В книге рассказывается история главного героя, который сталкивается с различными проблемами и препятствиями на протяжении всего своего путешествия. По пути он встречает множество второстепенных персонажей, которые играют важные роли в истории. Благодаря опыту главного героя книга исследует такие темы, как любовь, потеря, надежда и стойкость. По мере того, как главный герой преодолевает свои трудности, он усваивает ценные уроки жизни и растет как личность.
Пересматривая рассказы этого сборника, я еще раз убедился, что практически все они тесно касаются моих воспоминаний различного времени. Детские воспоминания всегда являются неисчерпаемым источником эмоций, картин, обстановки вокруг событий и фантазий на основе всех этих эмоциональных составляющих. Остается ощущение, что все это заготовки ненаписанной повести «Моя малая родина».

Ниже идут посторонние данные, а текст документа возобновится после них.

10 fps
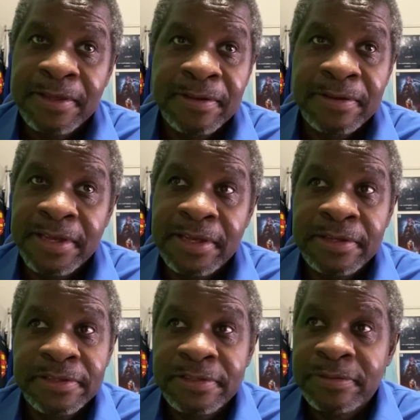okay
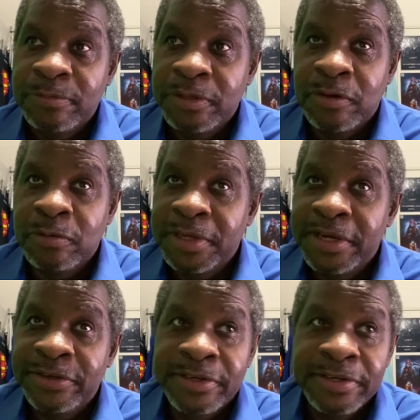with
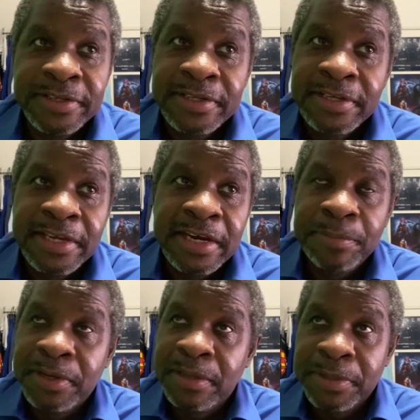homelander getting
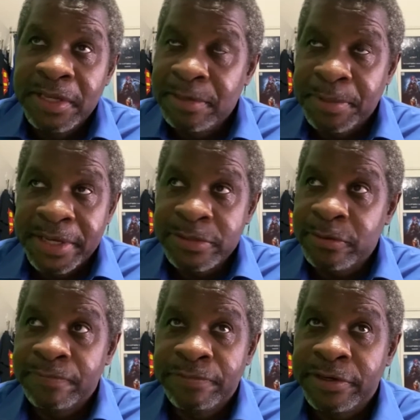manipulated by
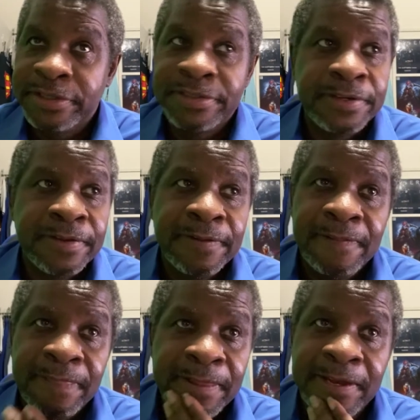stormfront
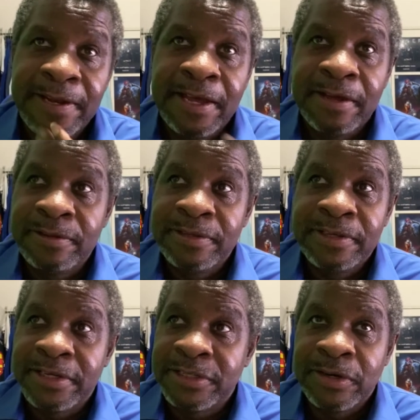and now you
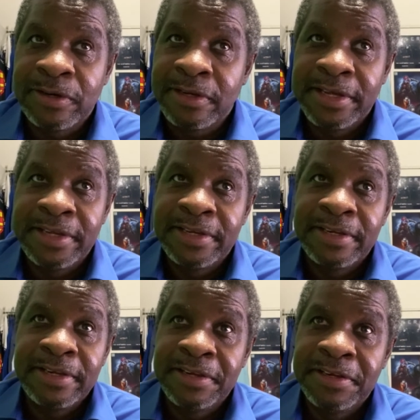got starlight
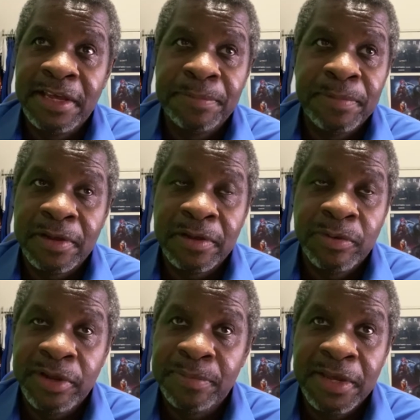the deep and
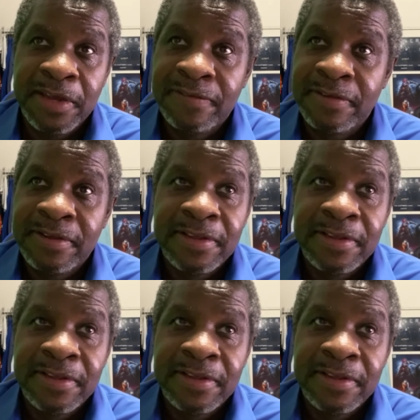queen maeve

В книге рассказывается история главного героя, который сталкивается с различными проблемами и препятствиями на протяжении всего своего путешествия. По пути он встречает множество второстепенных персонажей, которые играют важные роли в истории. Благодаря опыту главного героя книга исследует такие темы, как любовь, потеря, надежда и стойкость. По мере того, как главный герой преодолевает свои трудности, он усваивает ценные уроки жизни и растет как личность.
В книгу, составленную Асаром Эппелем, вошли рассказы, посвященные жизни российских евреев. Среди авторов сборника Василий Аксенов, Сергей Довлатов, Людмила Петрушевская, Алексей Варламов, Сергей Юрский… Всех их — при большом разнообразии творческих методов — объединяет пристальное внимание к внутреннему миру человека, тонкое чувство стиля, талант рассказчика.
Впервые на русском языке выходит самый знаменитый роман ведущего израильского прозаика Меира Шалева. Эта книга о том поколении евреев, которое пришло из России в Палестину и превратило ее пески и болота в цветущую страну, Эрец-Исраэль. В мастерски выстроенном повествовании трагедия переплетена с иронией, русская любовь с горьким еврейским юмором, поэтический миф с грубой правдой тяжелого труда. История обитателей маленькой долины, отвоеванной у природы, вмещает огромный мир страсти и тоски, надежд и страданий, верности и боли.«Русский роман» — третье произведение Шалева, вышедшее в издательстве «Текст», после «Библии сегодня» (2000) и «В доме своем в пустыне…» (2005).
Роман «Свежо предание» — из разряда тех книг, которым пророчили публикацию лишь «через двести-триста лет». На этом параллели с «Жизнью и судьбой» Василия Гроссмана не заканчиваются: с разницей в год — тот же «Новый мир», тот же Твардовский, тот же сейф… Эпопея Гроссмана была напечатана за границей через 19 лет, в России — через 27. Роман И. Грековой увидел свет через 33 года (на родине — через 35 лет), к счастью, при жизни автора. В нем Елена Вентцель, русская женщина с немецкой фамилией, коснулась невозможного, для своего времени непроизносимого: сталинского антисемитизма.